**What you are asked to do**. Please repeat every record exactly, leaving out any pictures.

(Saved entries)
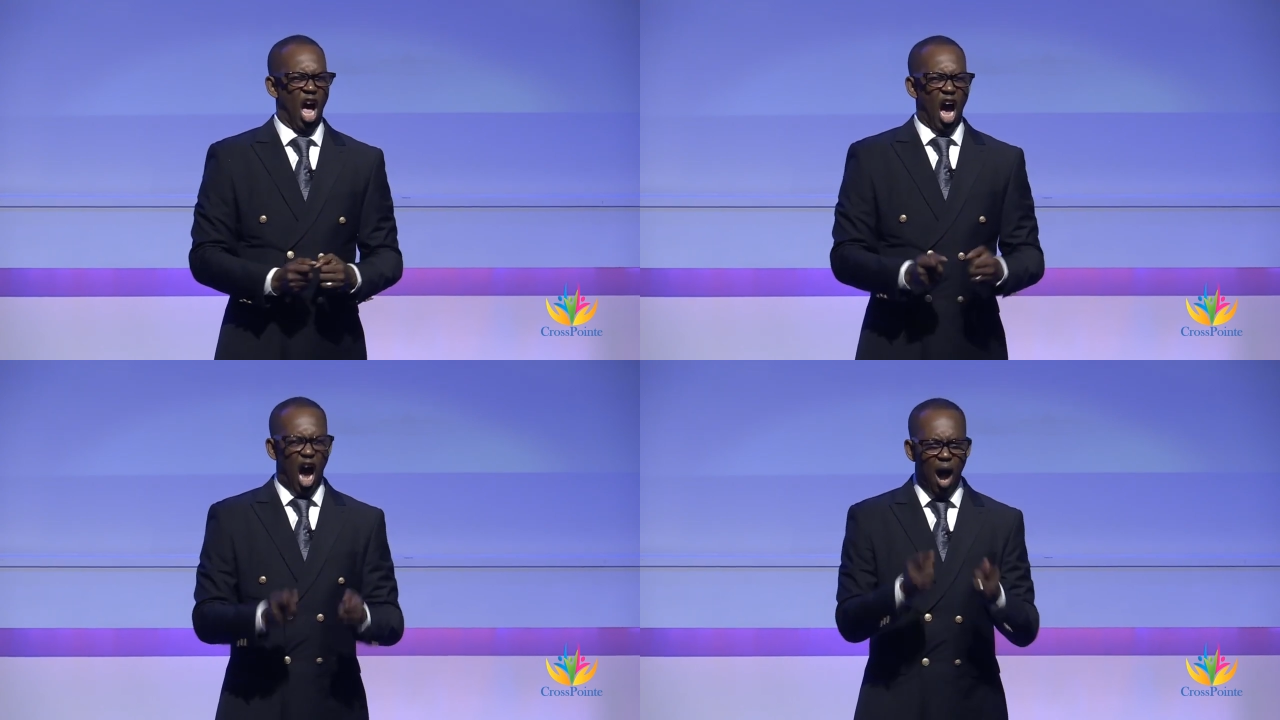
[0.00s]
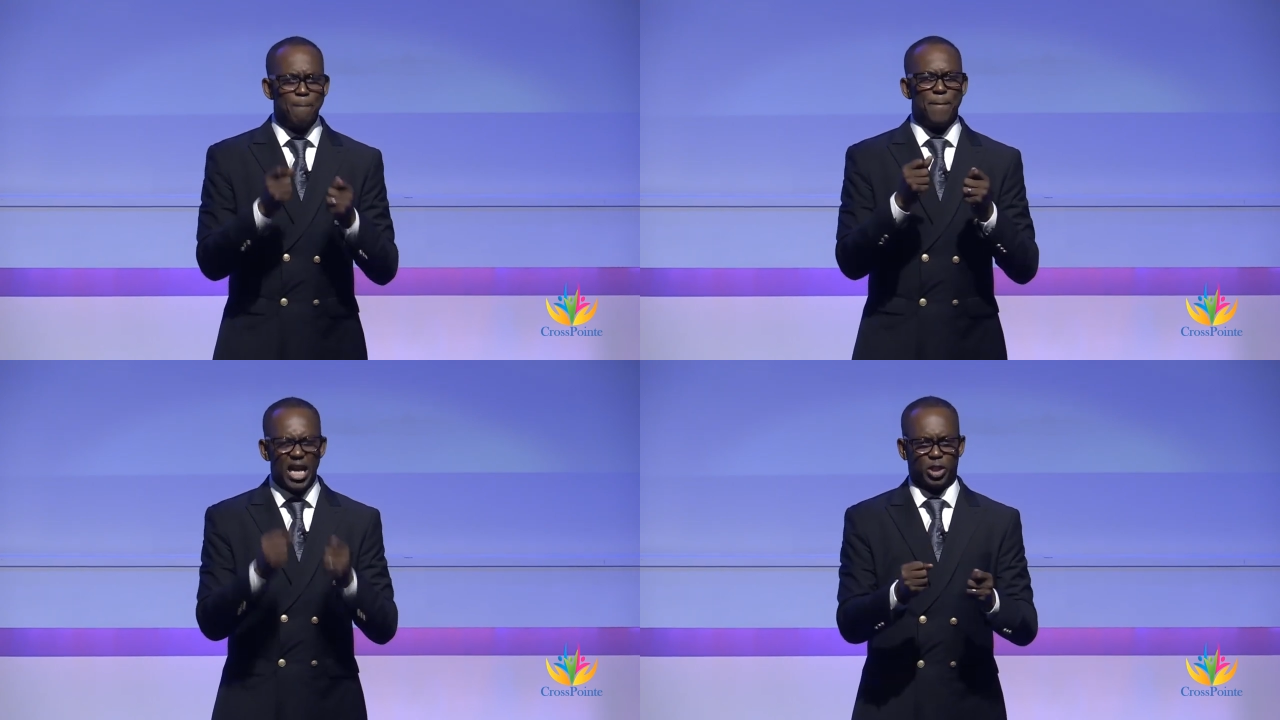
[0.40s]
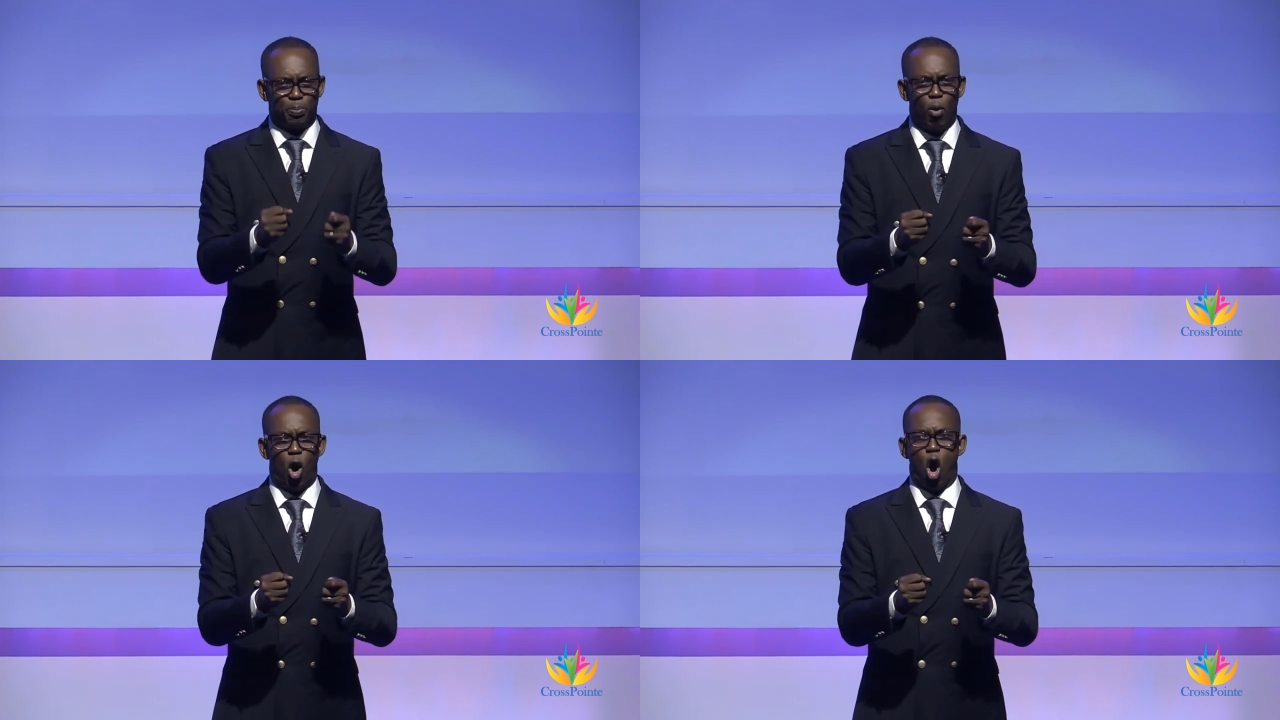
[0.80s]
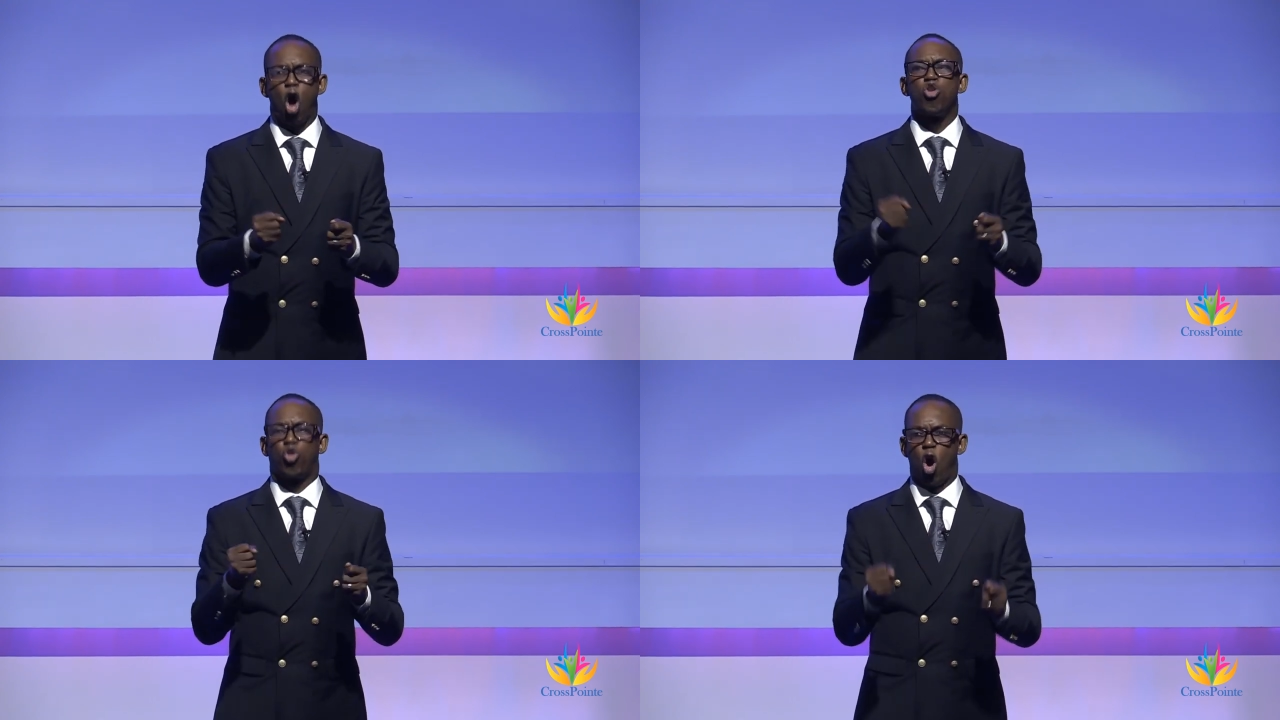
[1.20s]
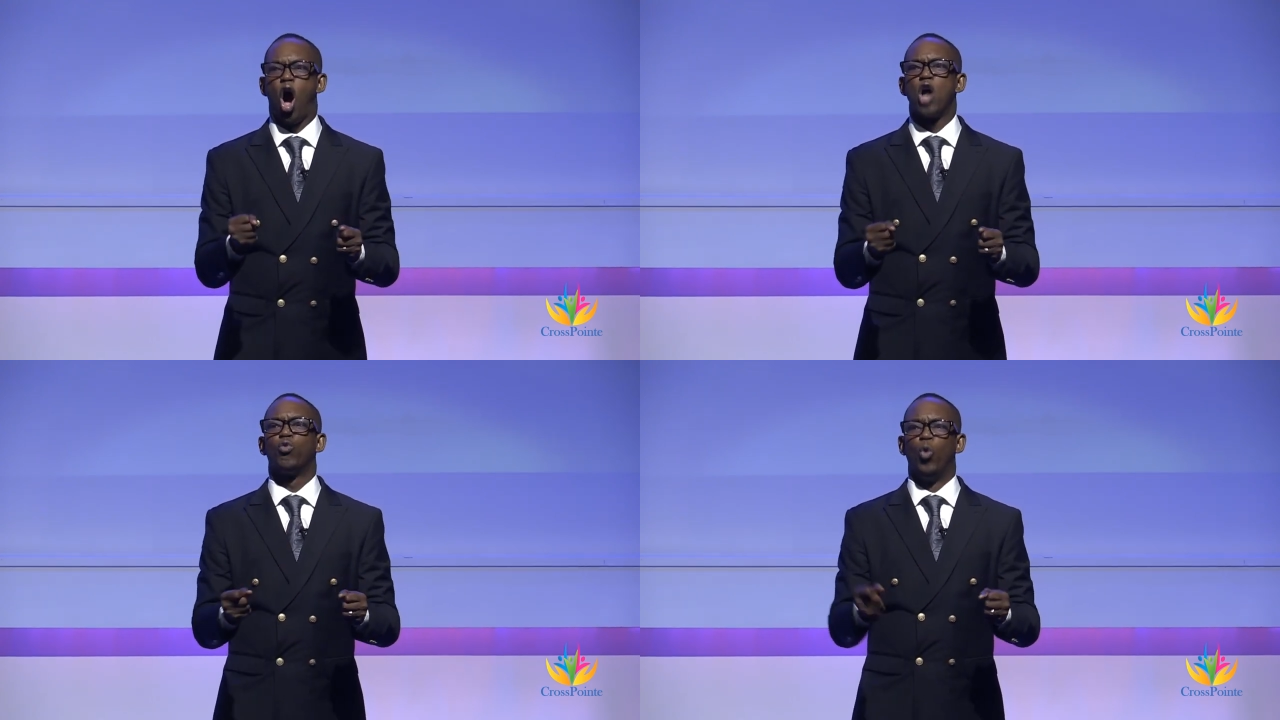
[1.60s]
how much more
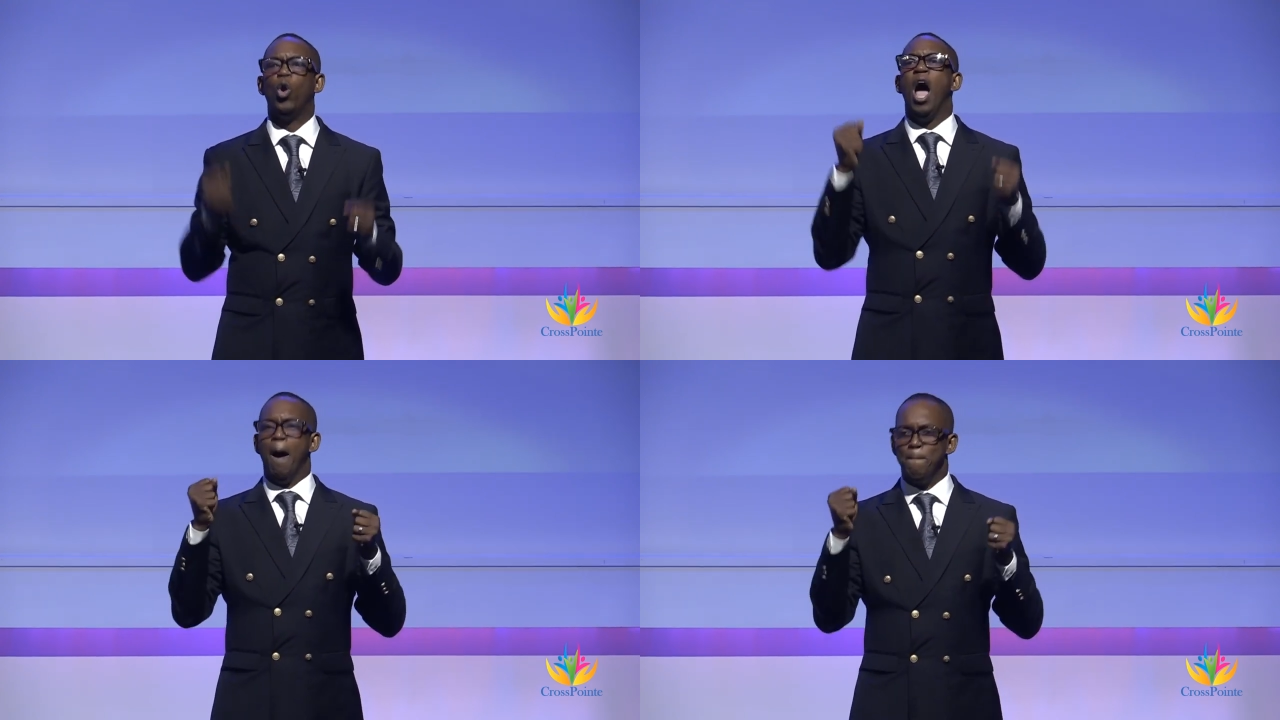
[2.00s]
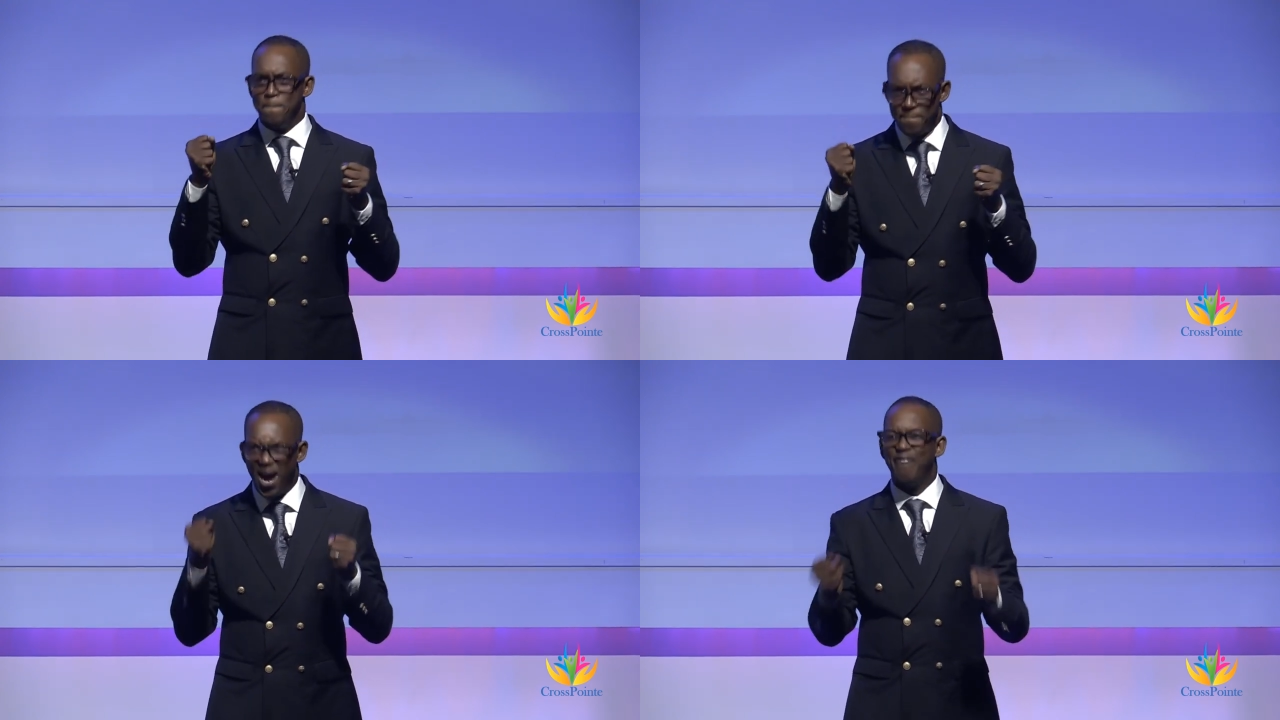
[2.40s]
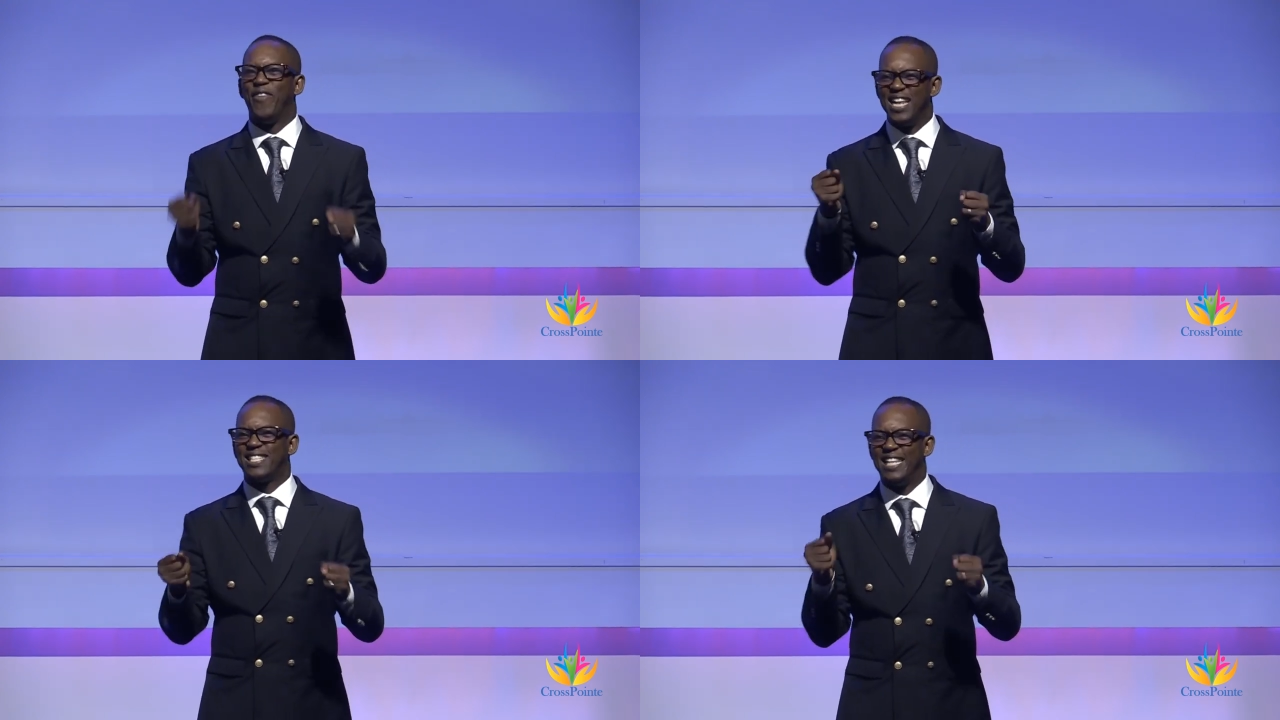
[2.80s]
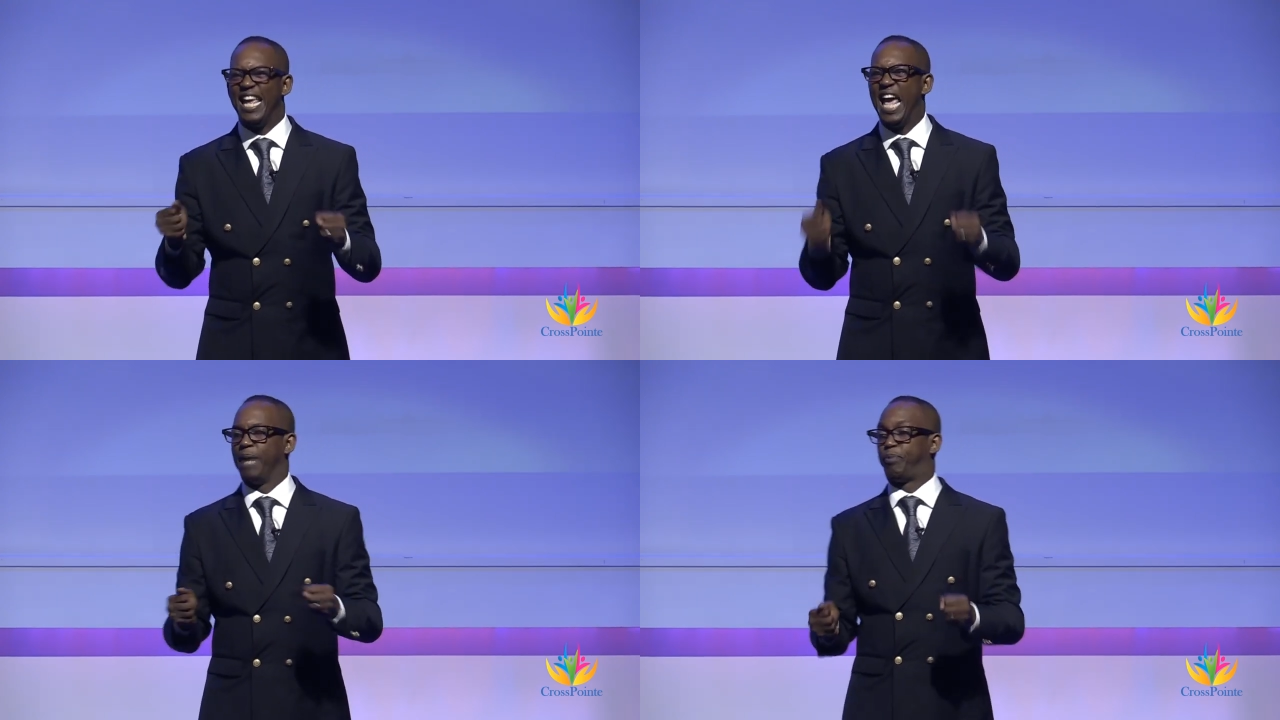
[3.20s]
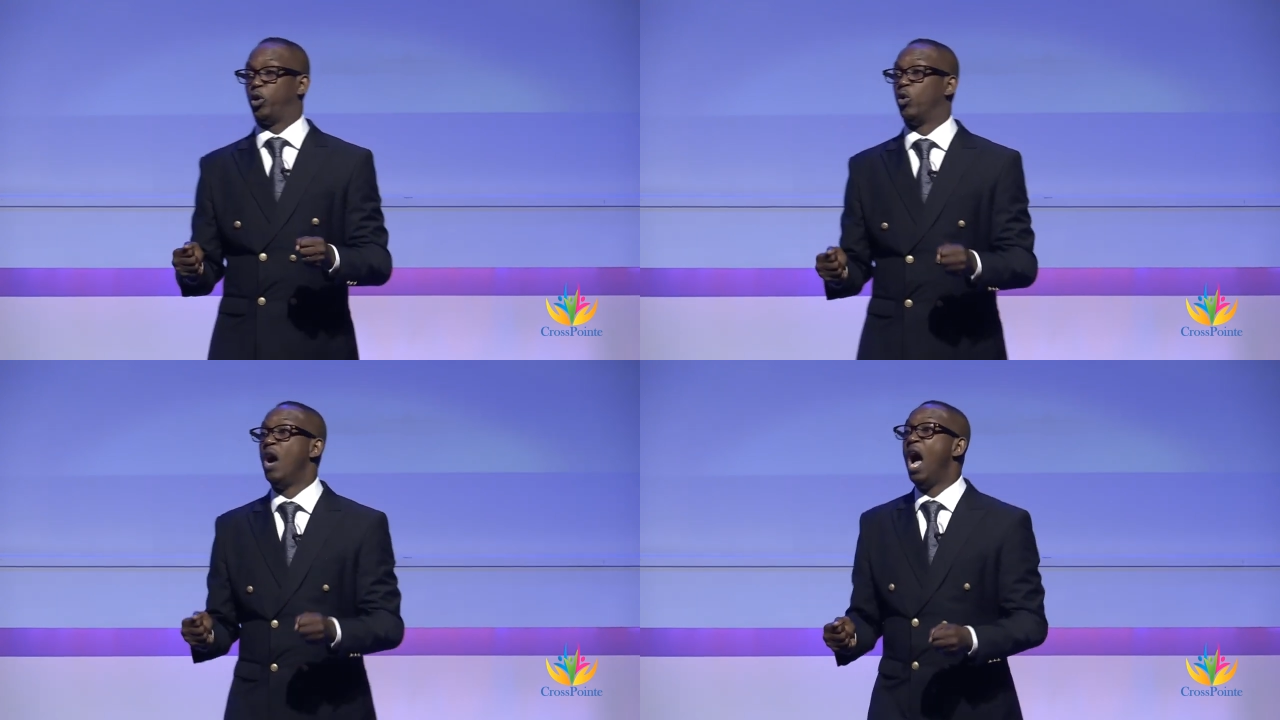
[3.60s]
God will marvelously help you.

**Exercise output**.
[0.00s]
[0.40s]
[0.80s]
[1.20s]
[1.60s]
how much more
[2.00s]
[2.40s]
[2.80s]
[3.20s]
[3.60s]
God will marvelously help you.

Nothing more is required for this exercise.